Emergency department management of exacerbation of chronic obstructive pulmonary disease: audit of compliance with evidence-based guidelines.
MedLine Citation:
PMID:  19811556     Owner:  NLM     Status:  In-Data-Review    
Background: Emergency departments (ED) play a key role in management of exacerbation of chronic obstructive airways disease (COPD). Current guidelines for management of exacerbation of COPD showed highest levels of evidence (Level A and B) were related to use of medications and non-invasive positive pressure ventilation (NIPPV). Aims: The aim of this study was to examine compliance with high level evidence for management of exacerbation of COPD during the first 4 h of ED care. Methods: A retrospective medical record audit was conducted at four public and one private ED in Melbourne, Australia. Participants were adult patients with COPD presenting to the ED with a primary complaint of shortness of breath from July 2006 to July 2007. Outcome measures were compliance with evidence-based recommendations regarding use of bronchodilators, methylxanthines, steroids and NIPPV. Results: Of 273 patients in this study, 72.4% received short-acting beta-agonist bronchodilators, 37.8% received an inhaled short-acting anticholinergic medication and 56.6% received systemic steroid therapy.
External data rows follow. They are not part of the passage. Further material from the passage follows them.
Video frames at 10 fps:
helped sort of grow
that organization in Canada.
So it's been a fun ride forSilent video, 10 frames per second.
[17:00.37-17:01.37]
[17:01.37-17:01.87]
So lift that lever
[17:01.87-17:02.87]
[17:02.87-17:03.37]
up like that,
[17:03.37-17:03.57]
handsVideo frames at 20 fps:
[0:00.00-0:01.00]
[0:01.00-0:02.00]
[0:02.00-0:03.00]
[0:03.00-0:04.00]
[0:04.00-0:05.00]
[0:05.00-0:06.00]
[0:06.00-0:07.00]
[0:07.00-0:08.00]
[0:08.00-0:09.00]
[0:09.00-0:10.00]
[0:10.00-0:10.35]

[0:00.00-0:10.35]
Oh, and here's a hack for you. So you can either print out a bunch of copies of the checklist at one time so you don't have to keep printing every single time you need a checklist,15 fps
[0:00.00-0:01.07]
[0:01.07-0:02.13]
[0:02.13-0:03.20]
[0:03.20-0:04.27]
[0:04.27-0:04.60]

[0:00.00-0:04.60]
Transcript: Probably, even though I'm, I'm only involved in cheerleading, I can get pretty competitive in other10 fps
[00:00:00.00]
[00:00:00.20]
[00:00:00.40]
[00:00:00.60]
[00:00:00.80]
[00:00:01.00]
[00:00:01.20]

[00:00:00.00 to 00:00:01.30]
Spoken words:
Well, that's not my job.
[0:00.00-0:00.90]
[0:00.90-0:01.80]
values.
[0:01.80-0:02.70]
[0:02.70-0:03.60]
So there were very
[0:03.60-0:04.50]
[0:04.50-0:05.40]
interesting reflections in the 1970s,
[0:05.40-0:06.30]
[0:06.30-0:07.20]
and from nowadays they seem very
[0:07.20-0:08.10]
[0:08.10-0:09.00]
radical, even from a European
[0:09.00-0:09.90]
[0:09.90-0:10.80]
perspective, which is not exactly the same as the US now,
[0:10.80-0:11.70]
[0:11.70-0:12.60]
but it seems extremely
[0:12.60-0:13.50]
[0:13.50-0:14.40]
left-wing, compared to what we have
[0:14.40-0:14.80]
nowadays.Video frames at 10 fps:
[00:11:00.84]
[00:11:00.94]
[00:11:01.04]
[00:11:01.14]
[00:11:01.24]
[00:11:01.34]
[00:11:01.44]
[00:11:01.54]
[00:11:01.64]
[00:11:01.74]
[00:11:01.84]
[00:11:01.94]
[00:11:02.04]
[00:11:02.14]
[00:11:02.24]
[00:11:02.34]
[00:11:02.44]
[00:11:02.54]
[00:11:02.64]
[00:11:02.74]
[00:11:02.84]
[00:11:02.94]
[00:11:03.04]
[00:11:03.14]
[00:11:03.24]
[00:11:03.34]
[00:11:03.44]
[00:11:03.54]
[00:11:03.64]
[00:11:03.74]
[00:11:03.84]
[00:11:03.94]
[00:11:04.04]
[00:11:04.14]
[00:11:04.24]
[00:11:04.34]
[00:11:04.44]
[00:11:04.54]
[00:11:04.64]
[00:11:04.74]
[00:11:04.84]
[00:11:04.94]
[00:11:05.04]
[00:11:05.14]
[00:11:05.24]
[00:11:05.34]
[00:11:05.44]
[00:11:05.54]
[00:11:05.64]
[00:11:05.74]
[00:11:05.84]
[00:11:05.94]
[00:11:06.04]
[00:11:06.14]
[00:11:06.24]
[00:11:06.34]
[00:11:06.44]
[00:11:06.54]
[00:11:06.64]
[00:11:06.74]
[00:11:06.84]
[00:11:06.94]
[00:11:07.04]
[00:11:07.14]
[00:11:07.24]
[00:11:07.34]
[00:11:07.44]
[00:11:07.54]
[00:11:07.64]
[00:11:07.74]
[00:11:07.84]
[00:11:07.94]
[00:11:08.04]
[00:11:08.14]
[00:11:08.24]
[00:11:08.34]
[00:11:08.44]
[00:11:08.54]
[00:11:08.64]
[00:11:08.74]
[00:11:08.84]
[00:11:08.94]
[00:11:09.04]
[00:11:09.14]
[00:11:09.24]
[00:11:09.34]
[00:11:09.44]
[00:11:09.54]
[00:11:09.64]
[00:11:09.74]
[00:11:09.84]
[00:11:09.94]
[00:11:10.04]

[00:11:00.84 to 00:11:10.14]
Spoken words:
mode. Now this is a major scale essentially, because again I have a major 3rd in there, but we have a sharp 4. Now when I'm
NIPPV was used in 21 patients, 15 of whom had documentation of acidosis and/or hypercapnia). Conclusions: There was variation in the use of high level evidence for the ED management of exacerbation of COPD. The highest rate of compliance was non-use of methylxanthines and the greatest deficit was poor compliance with evidence related to NIPPV. There was also scope for improvement in the use of bronchodilators and systemic steroids.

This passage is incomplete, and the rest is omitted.